The exemption will be applied under the so-called ‘exemption with progression’ rule. This rule ensures that the progressive effect of Belgian income taxes is maintained, even in case treaty exempt income is earned.
A number of special rules are to be considered when filing the Belgian income tax return:
Many people wonder whether reporting foreign, treaty exempt income, has a high impact on the Belgian tax calculation. We prepared a basic example to illustrate the impact (tax year 2012 – income of 2011) for a single tax payer, who lives in a community with 6,9% communal tax.
If the tax payer earns a taxable salary from Belgian sources of 50.000 Euro (after deduction of employee social security contributions), he will have to pay an income tax of 19.167,25 Euro.
In case he would also have a non Belgian professional activity, for which he earns a net foreign income (after deduction of social security and of foreign income taxes) of 15.000 Euro, the Belgian tax liability would increase to 20.922,05 Euro.

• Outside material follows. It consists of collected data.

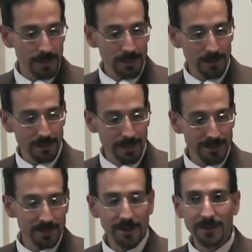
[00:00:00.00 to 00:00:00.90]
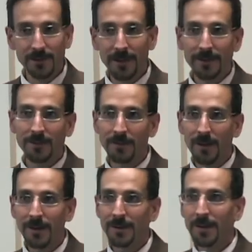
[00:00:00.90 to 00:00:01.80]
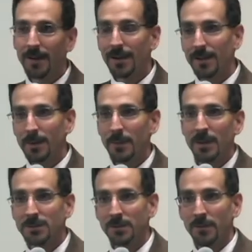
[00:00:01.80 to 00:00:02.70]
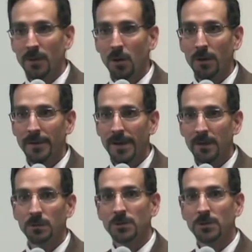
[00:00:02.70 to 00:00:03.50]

Uh, 1999, elimination of the car tax,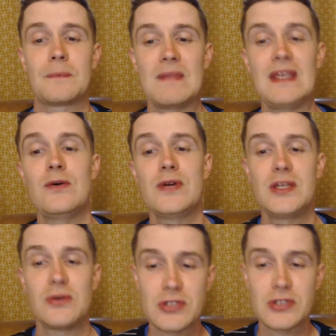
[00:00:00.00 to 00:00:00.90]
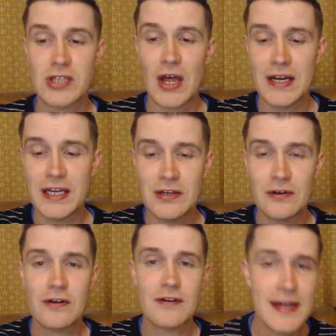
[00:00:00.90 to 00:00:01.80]
You and your son and
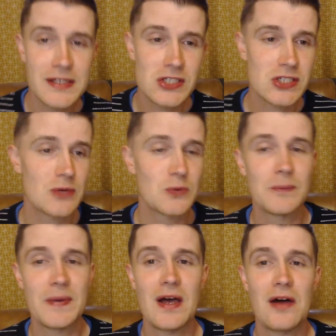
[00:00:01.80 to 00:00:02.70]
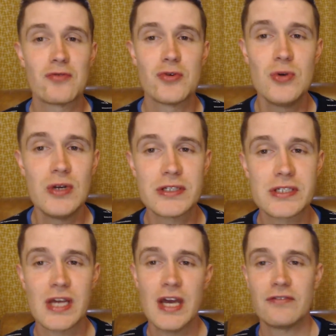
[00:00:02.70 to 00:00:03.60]
your grandson will be our
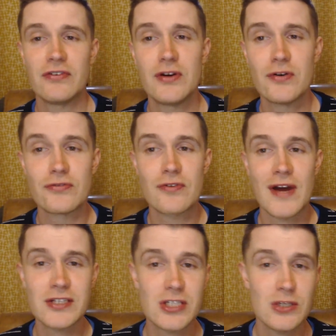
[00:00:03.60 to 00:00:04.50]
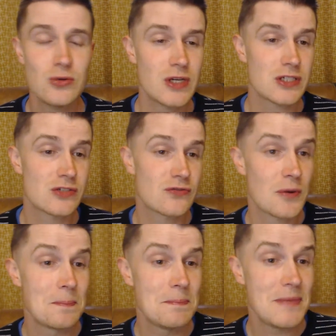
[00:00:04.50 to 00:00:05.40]
rulers, for you have rescued us
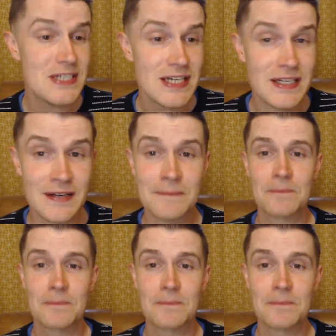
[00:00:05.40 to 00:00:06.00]
from Midian."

Reporting 15.000 Euro of additional income therefore results in a tax cost of 1.754,80 Euro. This amount is charged in order to ensure that the progressive nature of Belgian income taxes is maintained. For a number of neighbouring countries, the tax bill will further increase with additional community tax (the levy of 6,9%) which is calculated on treaty exempt income in order to ensure that the commune, where the individual lives, does not suffer a loss of income due to the international employment of it’s inhabitants. This communal tax, is only due for a limited number of countries.

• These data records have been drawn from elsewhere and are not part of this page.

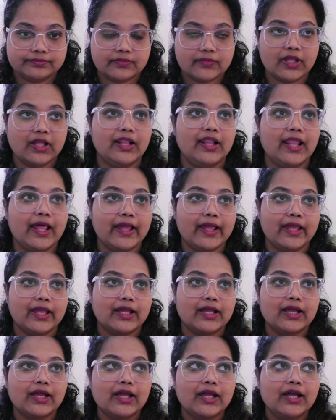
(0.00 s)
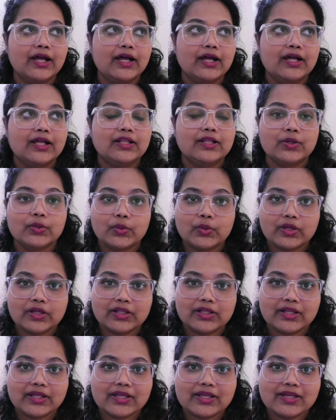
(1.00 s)
Like
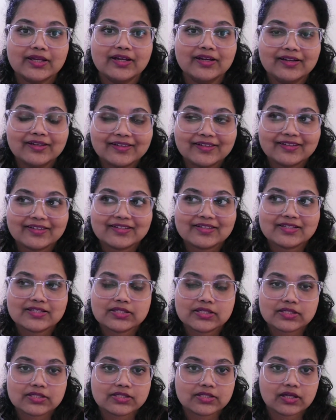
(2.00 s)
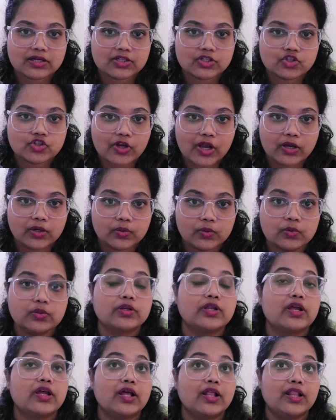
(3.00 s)
literally since our
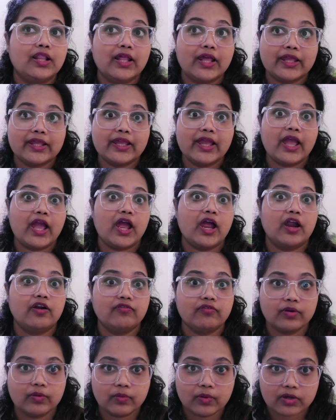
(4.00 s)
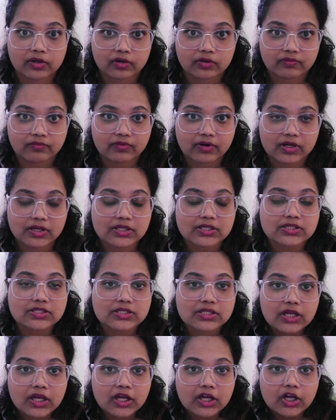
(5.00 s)
childhood, like every one of
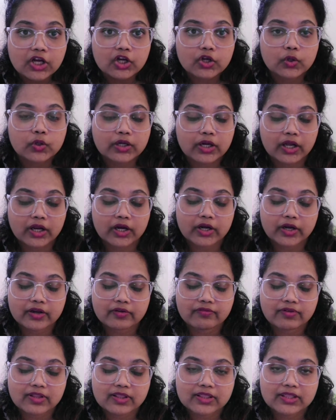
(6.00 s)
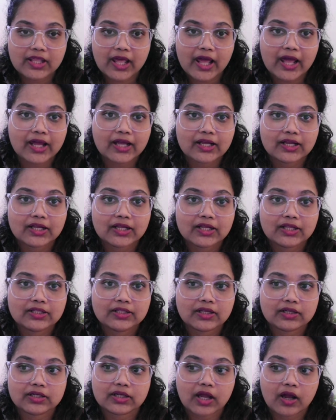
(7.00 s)
us could agree with that
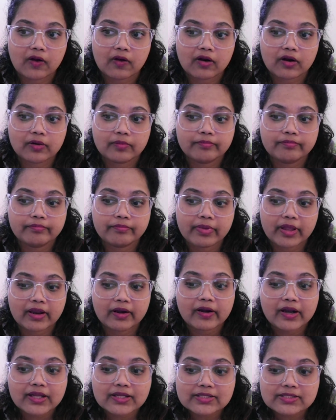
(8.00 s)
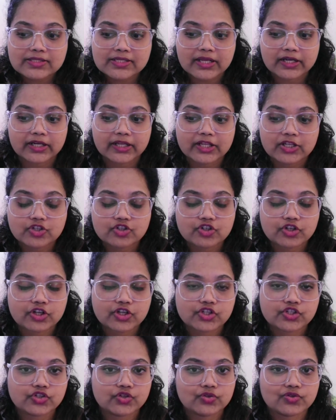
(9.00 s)
our parents and
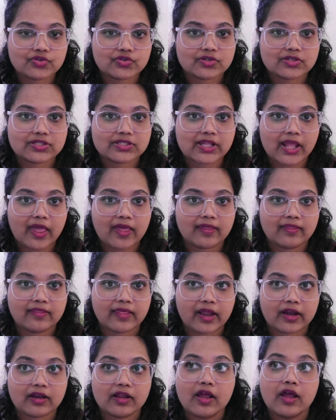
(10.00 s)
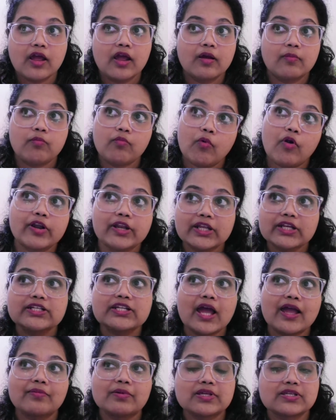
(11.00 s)
teachers used to say that morning
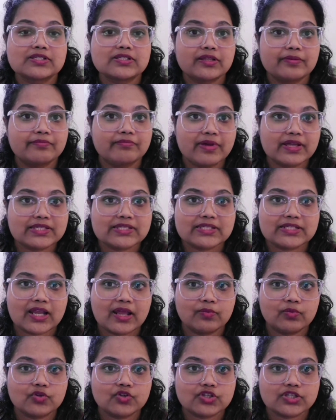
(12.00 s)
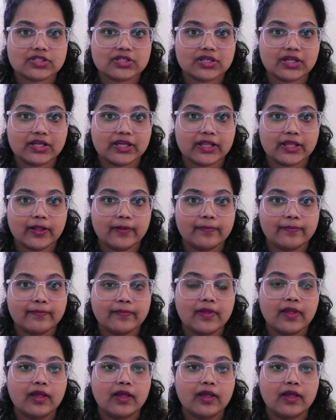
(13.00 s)
time is the best time to study.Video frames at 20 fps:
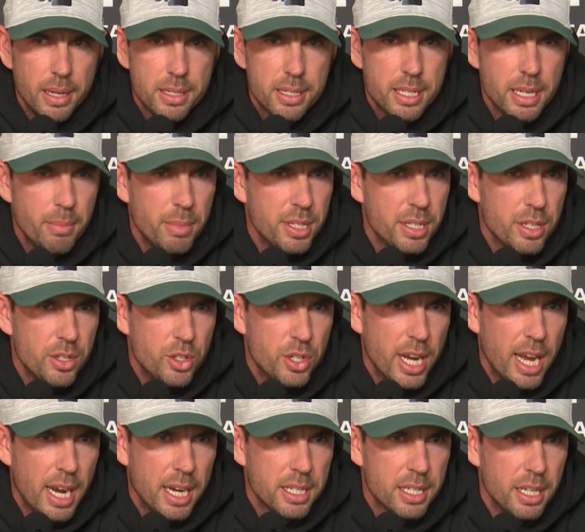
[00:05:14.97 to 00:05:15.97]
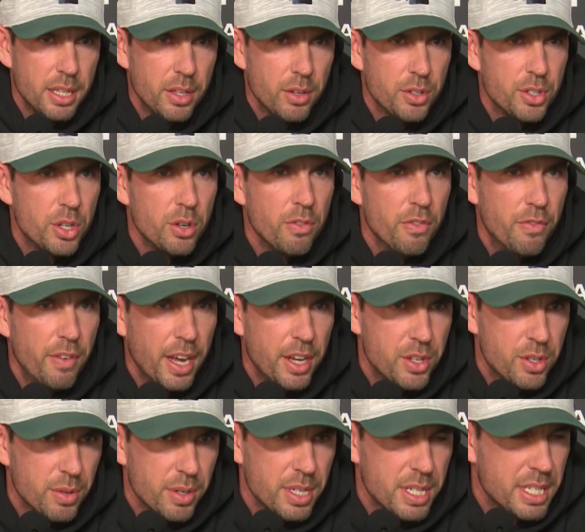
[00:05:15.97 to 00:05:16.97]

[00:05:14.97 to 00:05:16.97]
Simmons and Jackson, they're two veteran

The story becomes more complex in case the tax payer has a number of tax deductions in Belgium. By earning foreign treaty exempt income, two deductions will overlap: first there is a deduction due to tax deductible items (for example pension savings contributions) and secondly there is the foreign income tax deduction. As both deductions will overlap in the Belgian tax calculation, the actual tax saving effect of the personal deductions will be reduced.

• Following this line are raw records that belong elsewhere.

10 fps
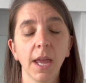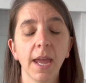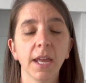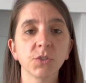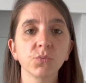
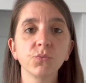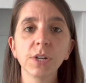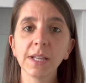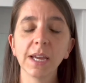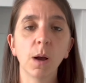It's
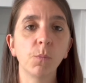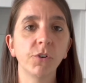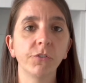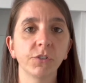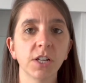really
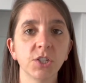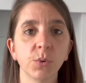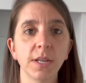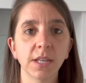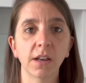helpful for us to
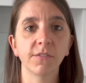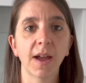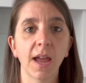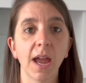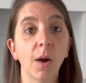
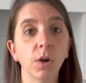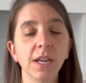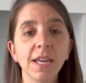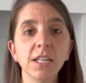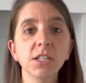identify our
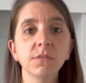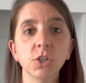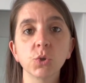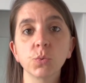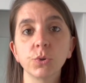
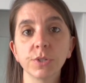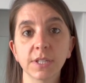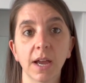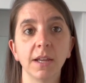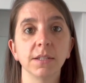individual
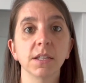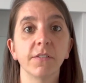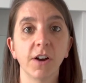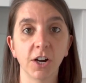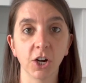signs of
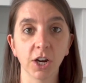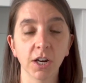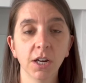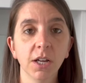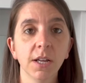hunger.
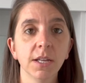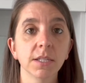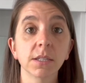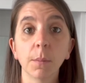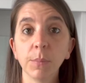
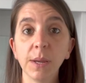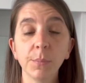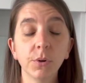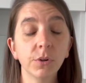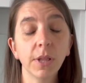Some
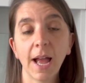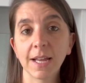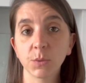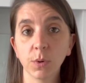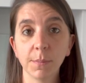people,
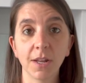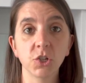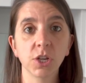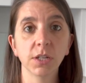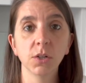as we
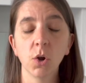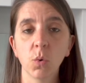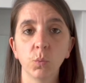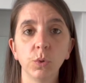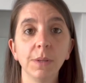mentioned,
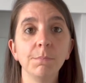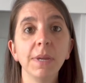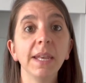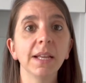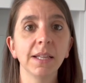will
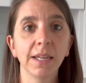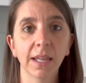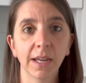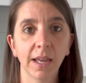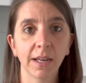immediately get
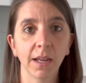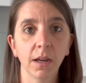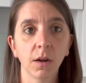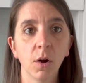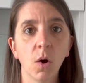a headache,
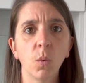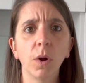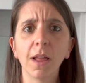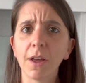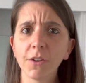
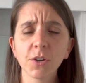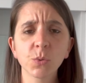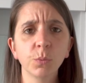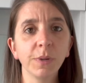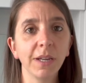while others
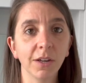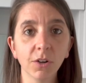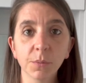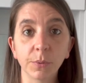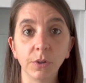will be
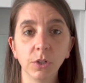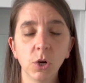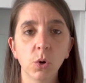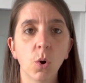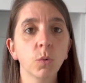irritable
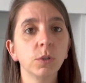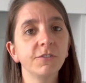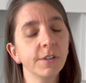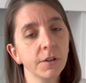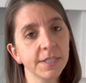or will
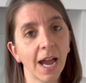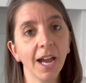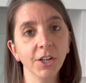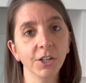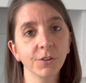feel
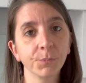tired.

The higher the ratio of foreign income versus Belgian income, the higher the loss of tax deductions will become due to this overlap. In such a situation, it is useful to reconsider the tax deductions and to check whether it still makes sense to make certain tax deductible expenses. Since 2008, a tax circular is applicable, which allows a tax payer to file a tax claim to ask for certain deductions to be applied in case he earns foreign income. However, the calculation method, which is proposed in the tax circular will in most cases not be favourable to the tax payer. By consequence tax claims for a loss of tax deductions are highly uncommon in Belgium.